Hoş geldiniz!
İnsanın kendini anlatması zor derler.
Ama itiraf edelim, fırsat bulduğumuzda - hatta bazen o fırsatı yaratmaya çalışarak, hatta çoğu zaman farkında bile olmadan - konuyu bir şekilde kendimize getirmeye bayılıyoruz. Belki de bu yüzden “Hakkında” bölümü, konunun kendi kendine doğal akışta kendimize gelebildiği nadir yerlerden biri.
Peki, kendimizden örnekler vermeden, 'ben de burdayım' 'ben de biliyorum' 'ben de bunu deneyimledim' çığlıklarını sessizce atmadan, konuyu kendi zihnimize, hayata bakış açımıza ya da deneyimlerimize değdirmeden, talep edilmediğinde öneride bulunmadan, birini sadece karşımızdakinin dinamiklerine ve paylaştığı içeriğe göre gerçekten dinlemek, hissetmek ve anlamak mümkün mü?
Zor!

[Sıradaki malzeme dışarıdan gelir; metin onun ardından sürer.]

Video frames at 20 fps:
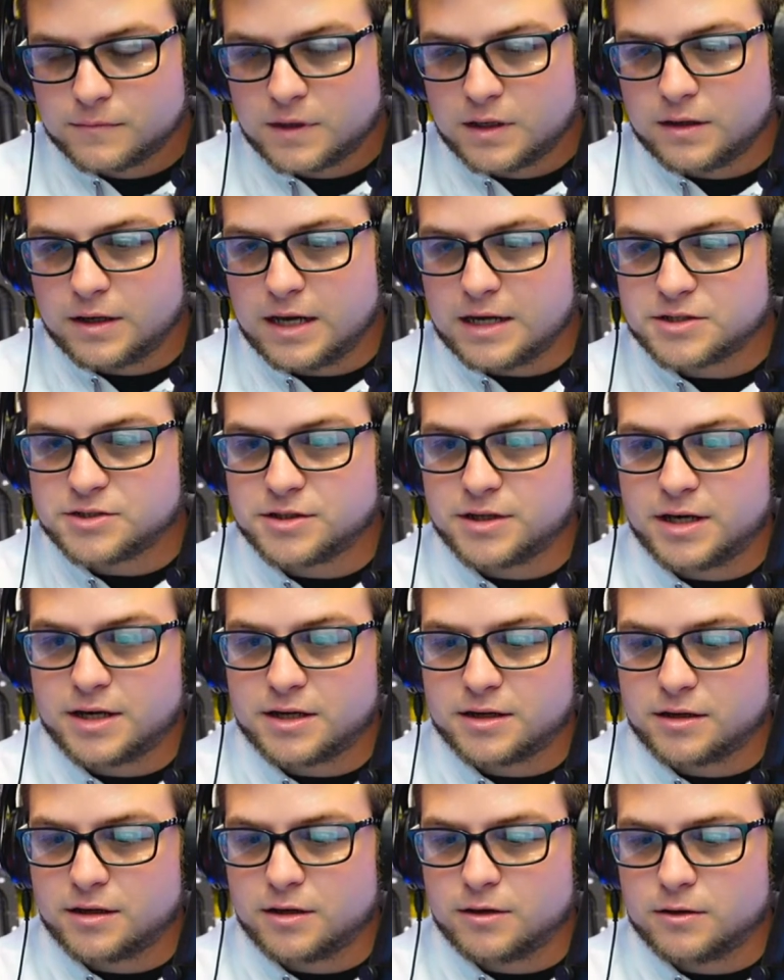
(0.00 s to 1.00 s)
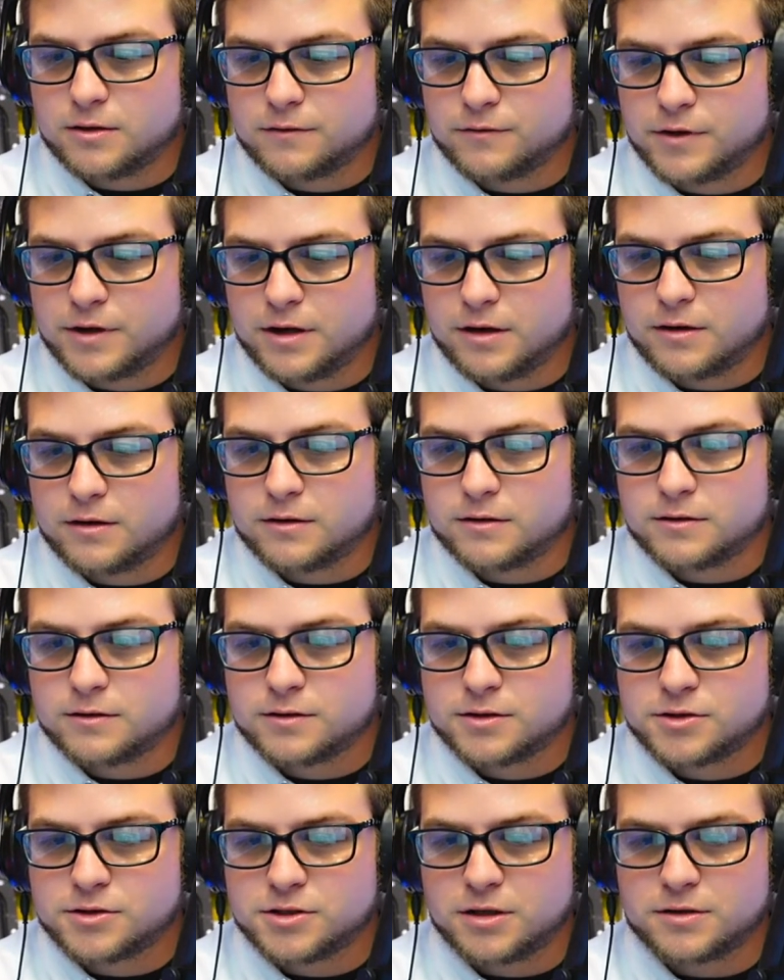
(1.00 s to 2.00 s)
Actually, I could go over here,
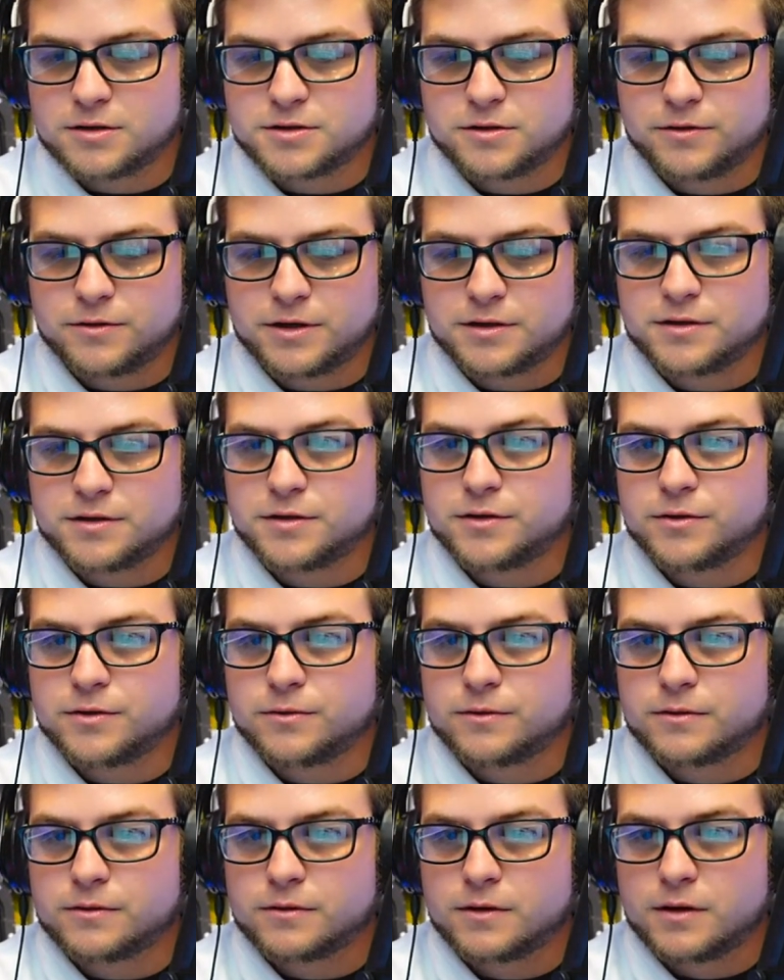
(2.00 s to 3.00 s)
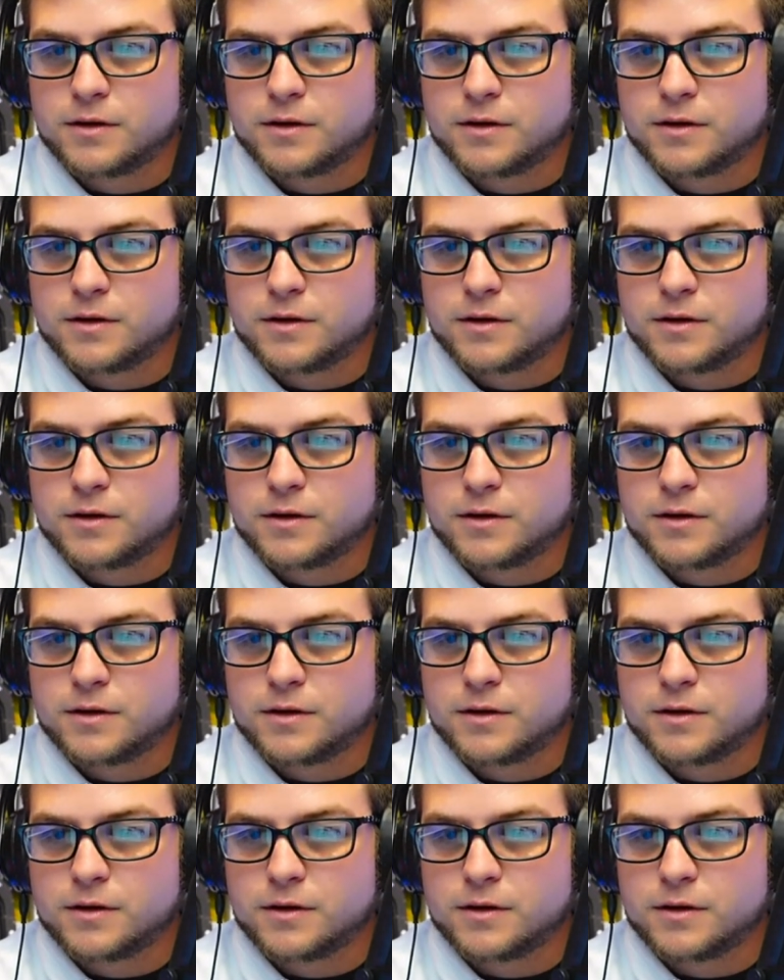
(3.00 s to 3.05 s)
share screen too.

Hatta, insanın kendini anlatmasından bile zor derler! : )
Bir yandan, tüm deneyimlerimi bu satırlara serpiştirmemin doġru olacağını fısıldayan bir ses var içimde. Ama diğer ses de durup soruyor bana: “Kaç olunca az? Kaçta kalınca çoktu rakamlar?” Kendini ne kadar anlatmak yeterli, ne kadar anlatmak eksik gelecek bünyeme?
O zaman, bir yerden başlayalım. Kolay olmayacak, malum :)
İstanbul’da doğdum. Kendimi İstanbul ile ziyadesiyle özdeşleştirdiğim için bu "Hakkında" bölümünde İstanbul esintileri ile çevrili bir Benay'ı tanıyacak olabilirsiniz. İstanbul artık eski İstanbul olmasa da...
Hayatımın tamamı seyahatlerim hariç İstanbul’da geçti. İstanbul’da girmedigim delik, bilmedigim sokak yok desem yeridir. İstanbul’un İstanbul oldugu tüm zamanları keyifle, iştahla, tutkuyla ve bitmek bilmeyen bir hayranlıkla yaşadım. 2021 yılında İsviçre’ye taşınmadan önce geride bırakması en zor şeylerden birisi benim için Istanbuldu sanırım. Kendisine methiyeler düzerek ayrıldım. Şaka değil, kendisine yazdığım ve seslendirdiğim bir şiirim bile var. İş duygusallığa geldiğinde bunu hakkıyla yerine getirebilen mahir bir bünyem var.
Kendimi İsviçreliler gibi yaptığım işlerden, unvanlardan bağımsız anlatmaya gayret edeceğim, şimdilik :)
Keyifli sohbetleri, kelimeleri, cümleleri, kitapları, yağlı boya darbelerini, sanatın her bir köşesini, doğanın içimizde yankılanan susmak bilmeyen sesini, sonsuz denizleri ve engin derinliklerini, mümkünse okyanusların sesini, asaletini, lacivert rengini, matematiği, zihin açıcı her aktiviteyi, kalemi, defteri, kırtasiye malzemelerini, kokuları, melodilerin ruhuma işleyen dilini, keşfetmeyi ve düşünmeyi severim. Bir de sabahların kokusunu...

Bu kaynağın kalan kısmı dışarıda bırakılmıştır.